RECORDS SUPPLIED —
┌──
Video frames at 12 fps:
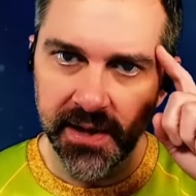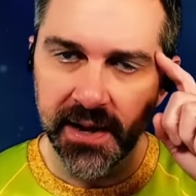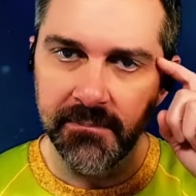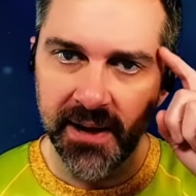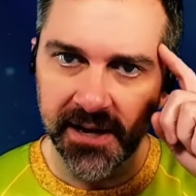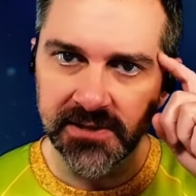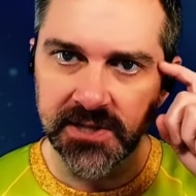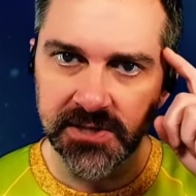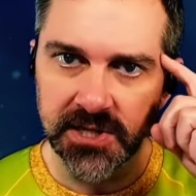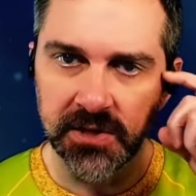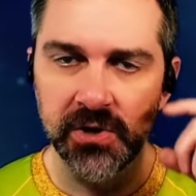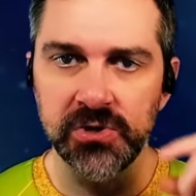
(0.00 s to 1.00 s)
getting back to the
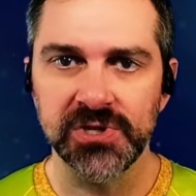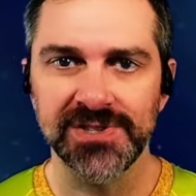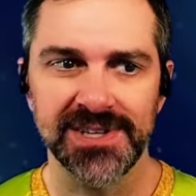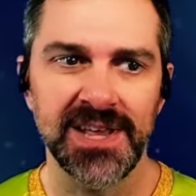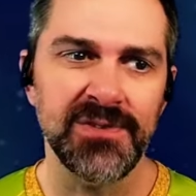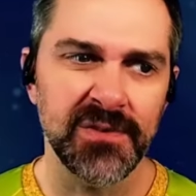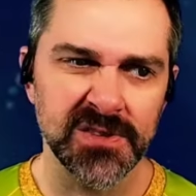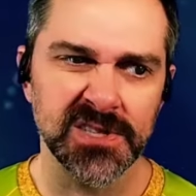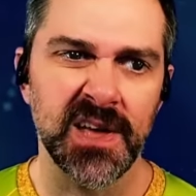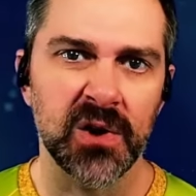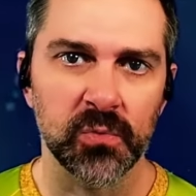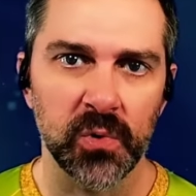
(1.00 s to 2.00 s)
Talosians, and even if it's
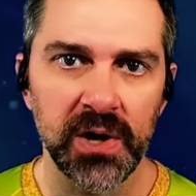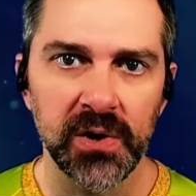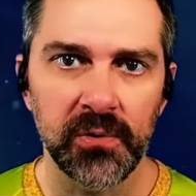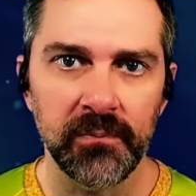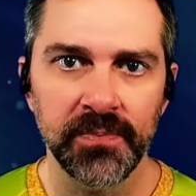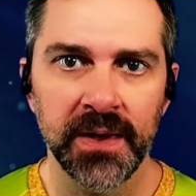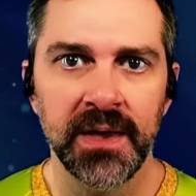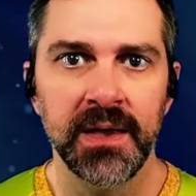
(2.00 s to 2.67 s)
not real,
└──
TASK GOAL —
Wherever a picture appears in the records, omit it, and transcribe everything else exactly.

FINAL ANSWER —
Video frames at 12 fps:
(0.00 s to 1.00 s)
getting back to the
(1.00 s to 2.00 s)
Talosians, and even if it's
(2.00 s to 2.67 s)
not real,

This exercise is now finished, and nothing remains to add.